Material provided Block Start

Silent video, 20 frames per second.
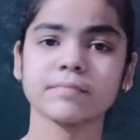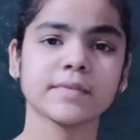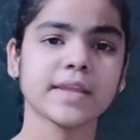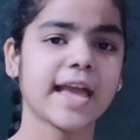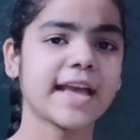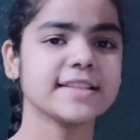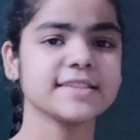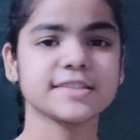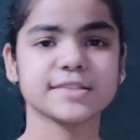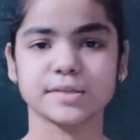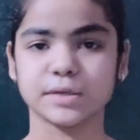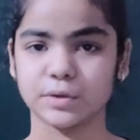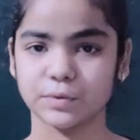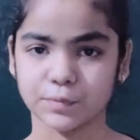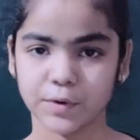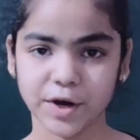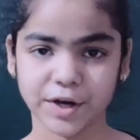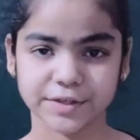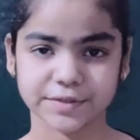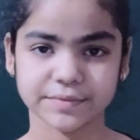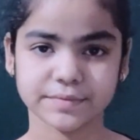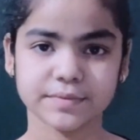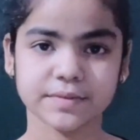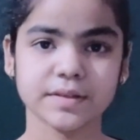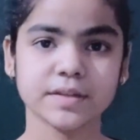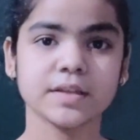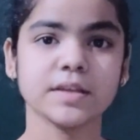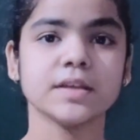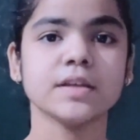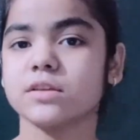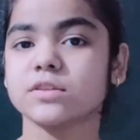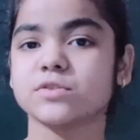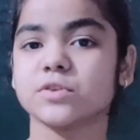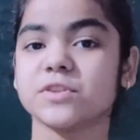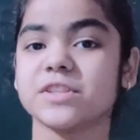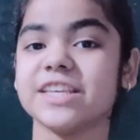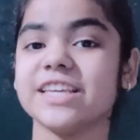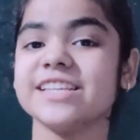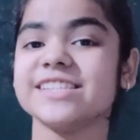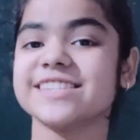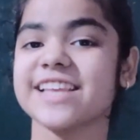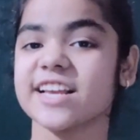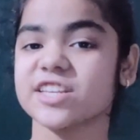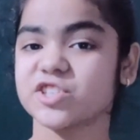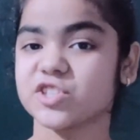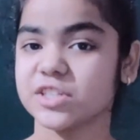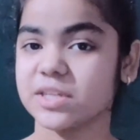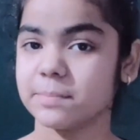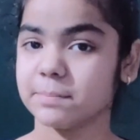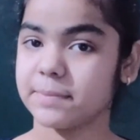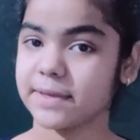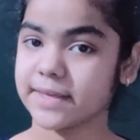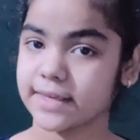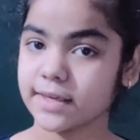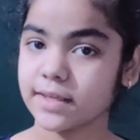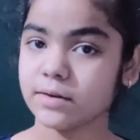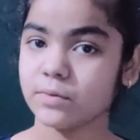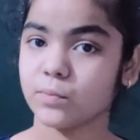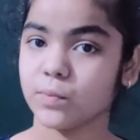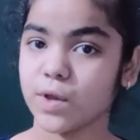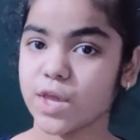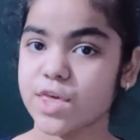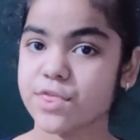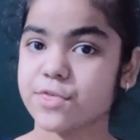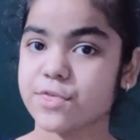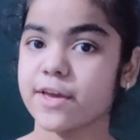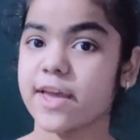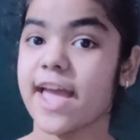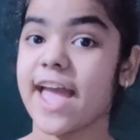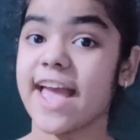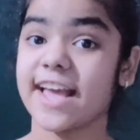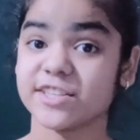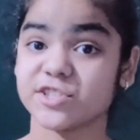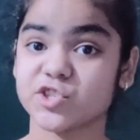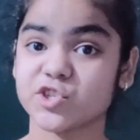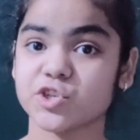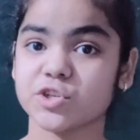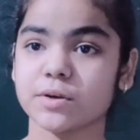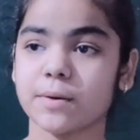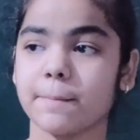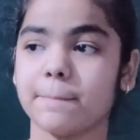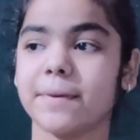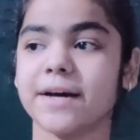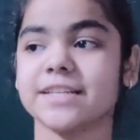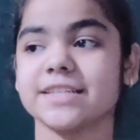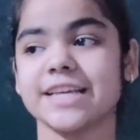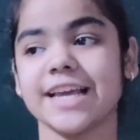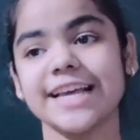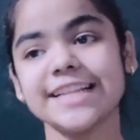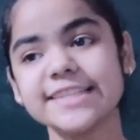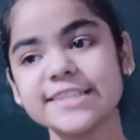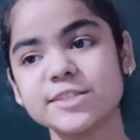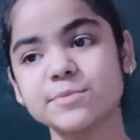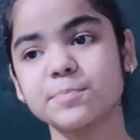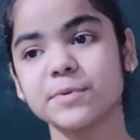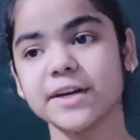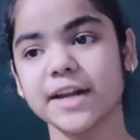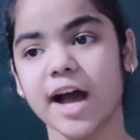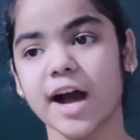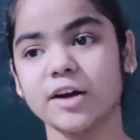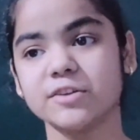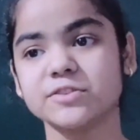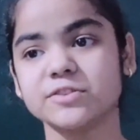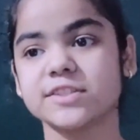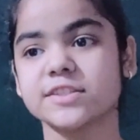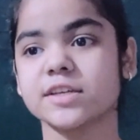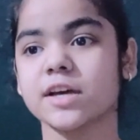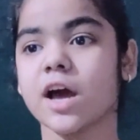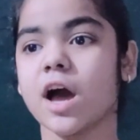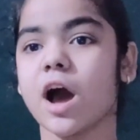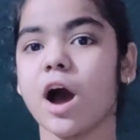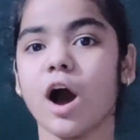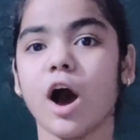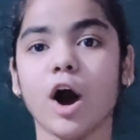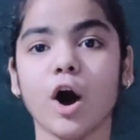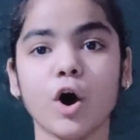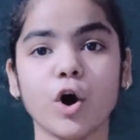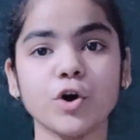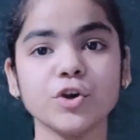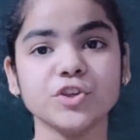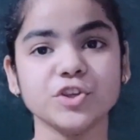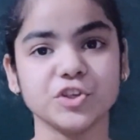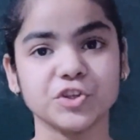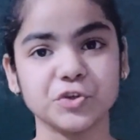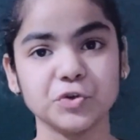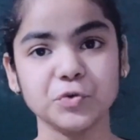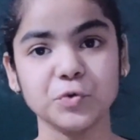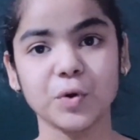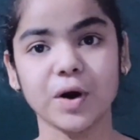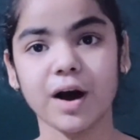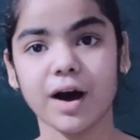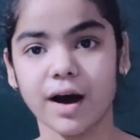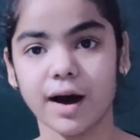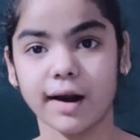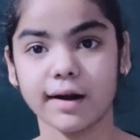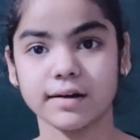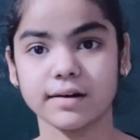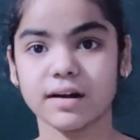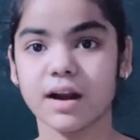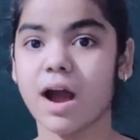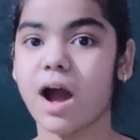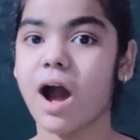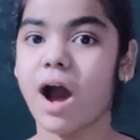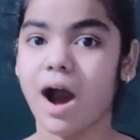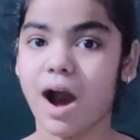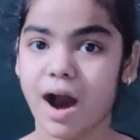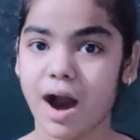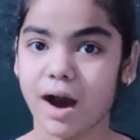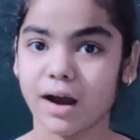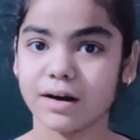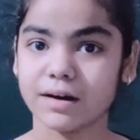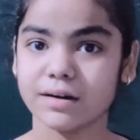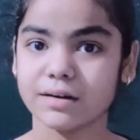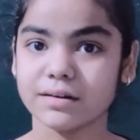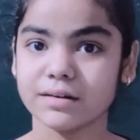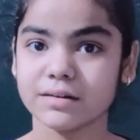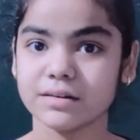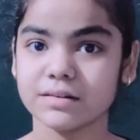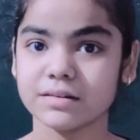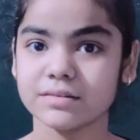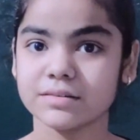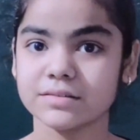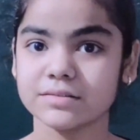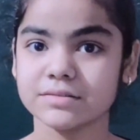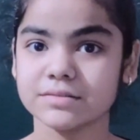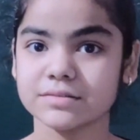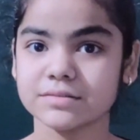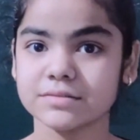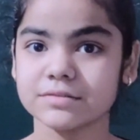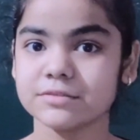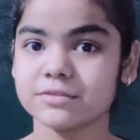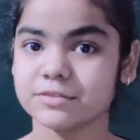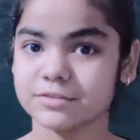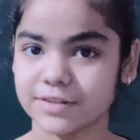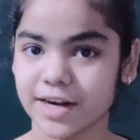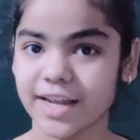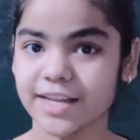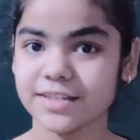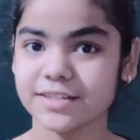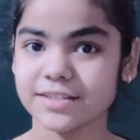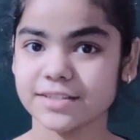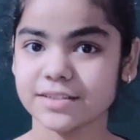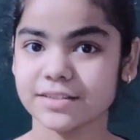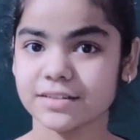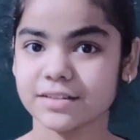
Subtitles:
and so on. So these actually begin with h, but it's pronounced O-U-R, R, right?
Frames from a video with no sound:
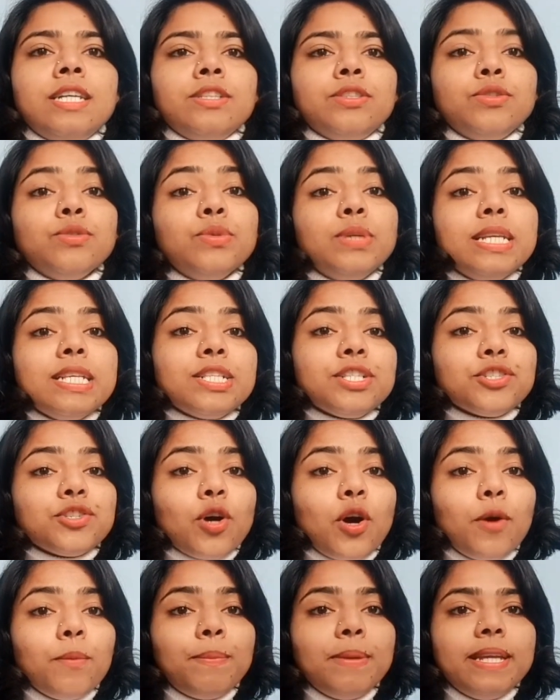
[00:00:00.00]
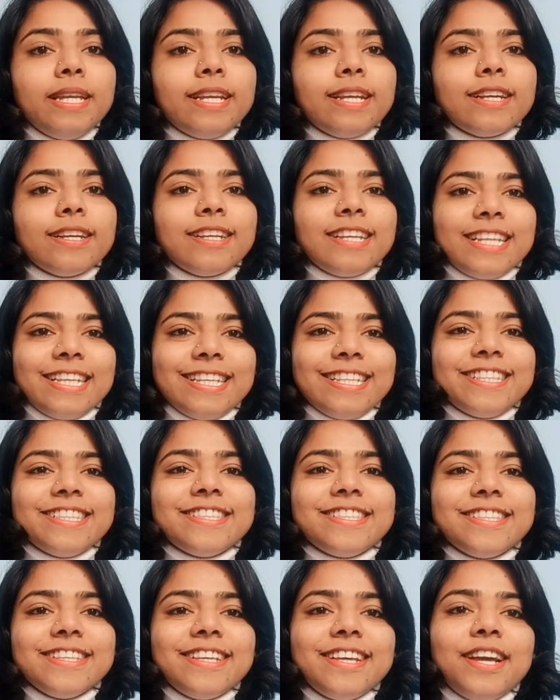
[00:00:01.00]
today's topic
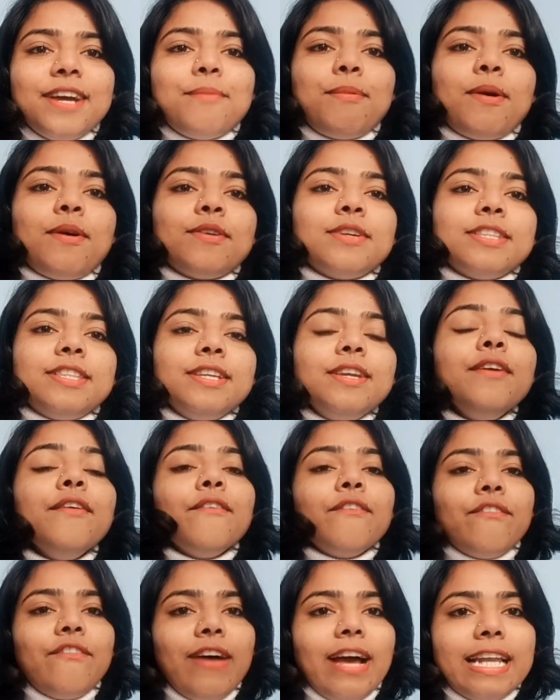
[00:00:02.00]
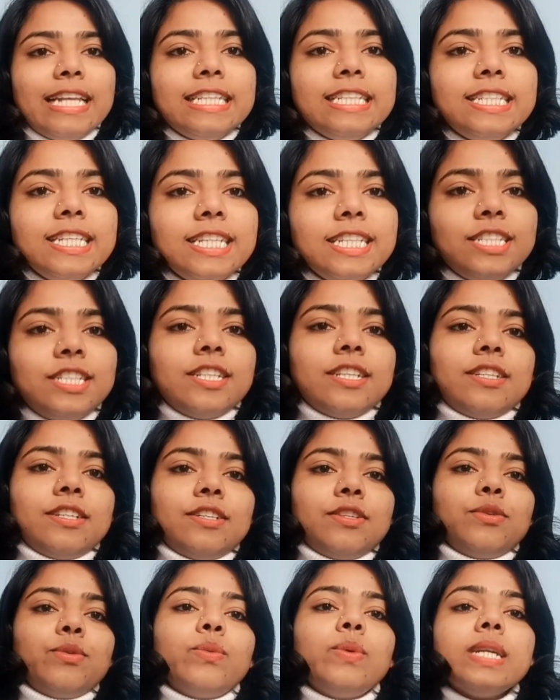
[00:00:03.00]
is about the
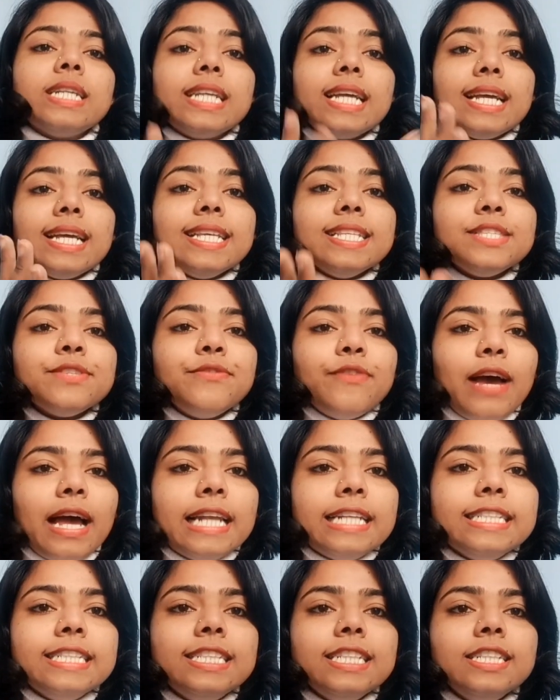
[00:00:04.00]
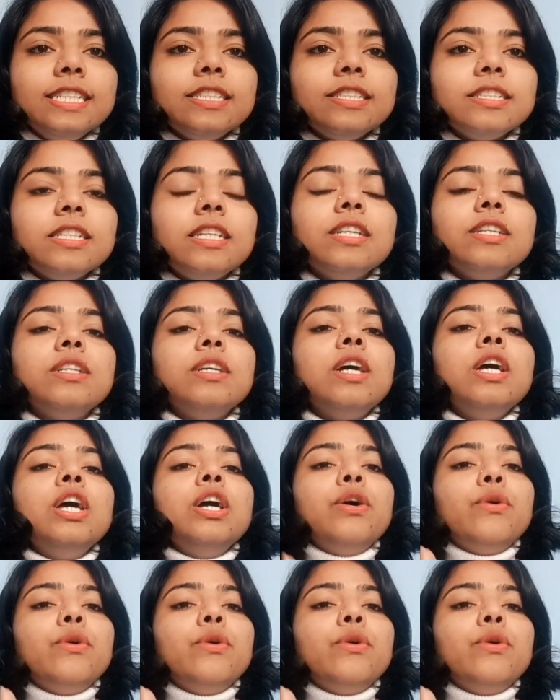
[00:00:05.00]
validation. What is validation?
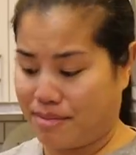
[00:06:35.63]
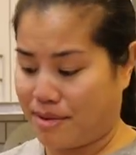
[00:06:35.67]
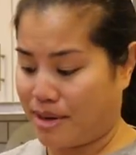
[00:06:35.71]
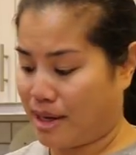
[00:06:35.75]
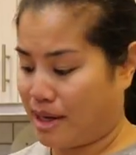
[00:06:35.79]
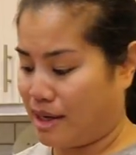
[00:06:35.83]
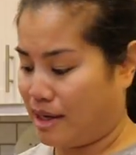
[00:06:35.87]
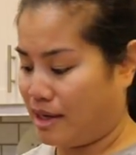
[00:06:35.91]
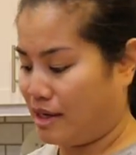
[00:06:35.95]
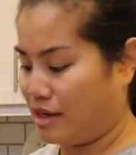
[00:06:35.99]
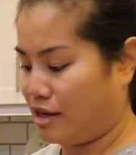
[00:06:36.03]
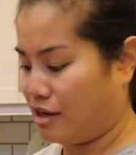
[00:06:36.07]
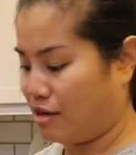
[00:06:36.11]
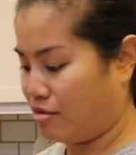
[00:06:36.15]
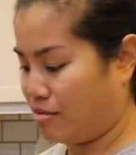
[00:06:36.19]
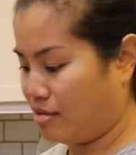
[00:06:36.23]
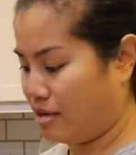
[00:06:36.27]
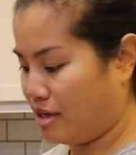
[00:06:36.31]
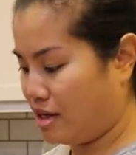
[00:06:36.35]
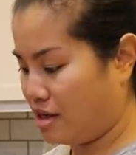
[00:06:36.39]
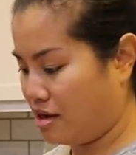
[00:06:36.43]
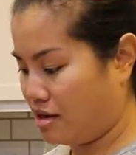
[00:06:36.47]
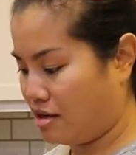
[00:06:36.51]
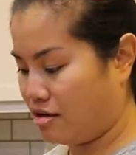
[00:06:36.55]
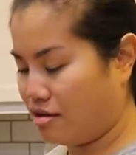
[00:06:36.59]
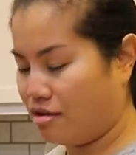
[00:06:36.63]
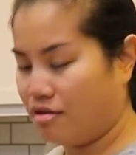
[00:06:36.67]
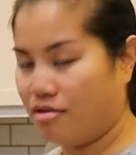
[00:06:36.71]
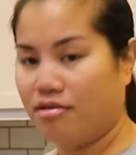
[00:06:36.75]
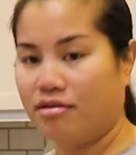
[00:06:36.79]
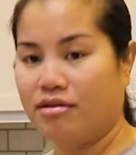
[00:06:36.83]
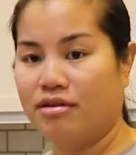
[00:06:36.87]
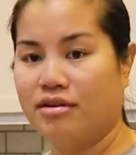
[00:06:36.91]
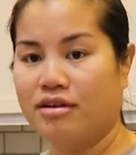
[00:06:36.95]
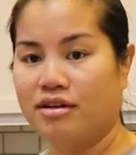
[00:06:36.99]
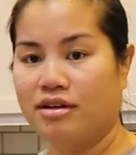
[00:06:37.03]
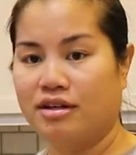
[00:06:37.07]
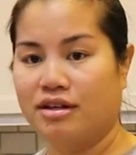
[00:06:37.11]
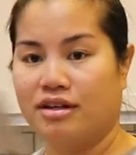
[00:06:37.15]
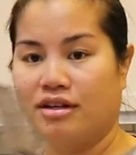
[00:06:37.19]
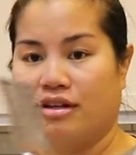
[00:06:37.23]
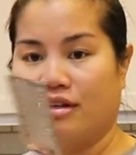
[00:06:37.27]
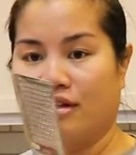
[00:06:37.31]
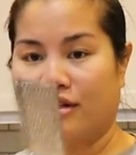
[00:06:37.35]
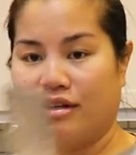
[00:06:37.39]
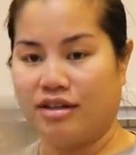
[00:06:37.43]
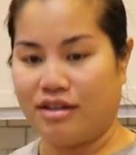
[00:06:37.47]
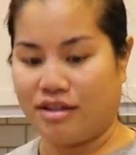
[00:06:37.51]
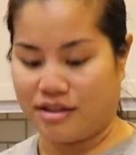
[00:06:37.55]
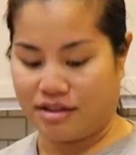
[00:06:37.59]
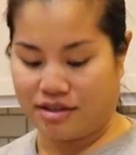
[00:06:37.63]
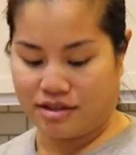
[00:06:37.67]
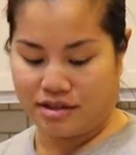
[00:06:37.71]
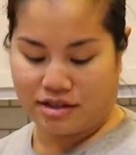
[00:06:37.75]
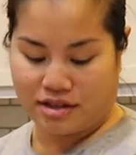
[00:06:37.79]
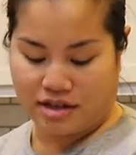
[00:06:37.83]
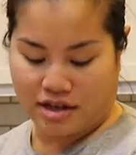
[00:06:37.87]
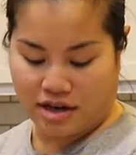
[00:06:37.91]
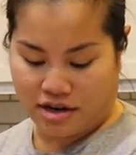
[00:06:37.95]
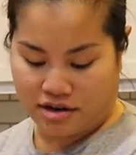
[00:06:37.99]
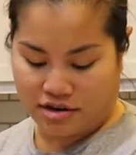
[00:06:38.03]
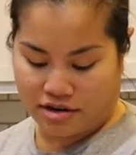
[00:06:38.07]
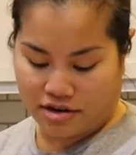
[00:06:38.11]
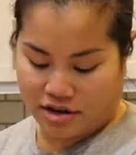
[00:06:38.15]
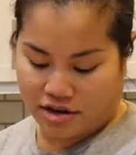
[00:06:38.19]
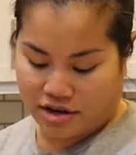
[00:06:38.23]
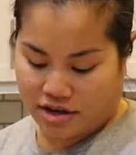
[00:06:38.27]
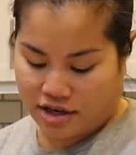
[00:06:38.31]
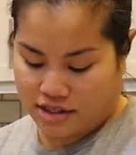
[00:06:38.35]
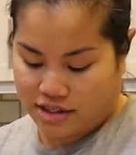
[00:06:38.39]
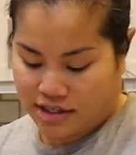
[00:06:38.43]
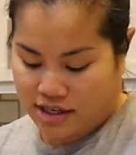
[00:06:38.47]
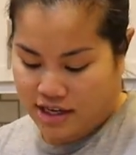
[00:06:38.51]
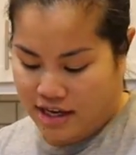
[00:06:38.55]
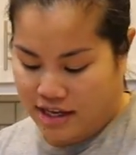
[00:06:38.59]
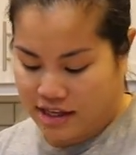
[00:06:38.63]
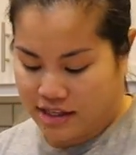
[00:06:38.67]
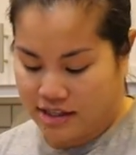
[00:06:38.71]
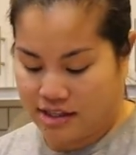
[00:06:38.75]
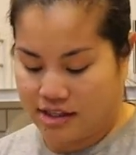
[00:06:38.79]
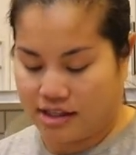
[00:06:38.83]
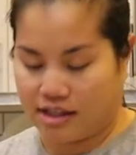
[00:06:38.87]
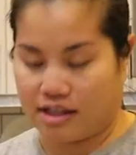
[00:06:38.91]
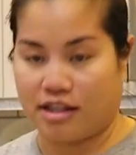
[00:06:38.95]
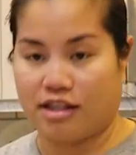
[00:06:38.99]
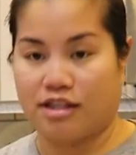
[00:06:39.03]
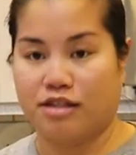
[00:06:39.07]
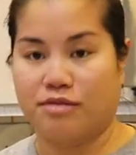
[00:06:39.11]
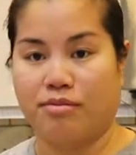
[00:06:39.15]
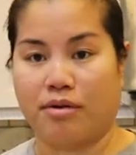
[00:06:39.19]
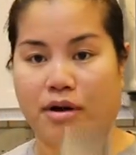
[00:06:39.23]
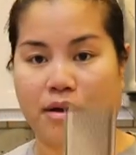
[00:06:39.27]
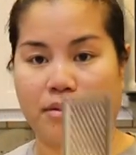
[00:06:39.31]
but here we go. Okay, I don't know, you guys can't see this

Material provided Block End

Task:
Output exactly the lines from the one containing "[00:06:37.63]" through the last line of the records above, both included, and leave out the pictures.

Solution for this task:
[00:06:37.63]
[00:06:37.67]
[00:06:37.71]
[00:06:37.75]
[00:06:37.79]
[00:06:37.83]
[00:06:37.87]
[00:06:37.91]
[00:06:37.95]
[00:06:37.99]
[00:06:38.03]
[00:06:38.07]
[00:06:38.11]
[00:06:38.15]
[00:06:38.19]
[00:06:38.23]
[00:06:38.27]
[00:06:38.31]
[00:06:38.35]
[00:06:38.39]
[00:06:38.43]
[00:06:38.47]
[00:06:38.51]
[00:06:38.55]
[00:06:38.59]
[00:06:38.63]
[00:06:38.67]
[00:06:38.71]
[00:06:38.75]
[00:06:38.79]
[00:06:38.83]
[00:06:38.87]
[00:06:38.91]
[00:06:38.95]
[00:06:38.99]
[00:06:39.03]
[00:06:39.07]
[00:06:39.11]
[00:06:39.15]
[00:06:39.19]
[00:06:39.23]
[00:06:39.27]
[00:06:39.31]
but here we go. Okay, I don't know, you guys can't see this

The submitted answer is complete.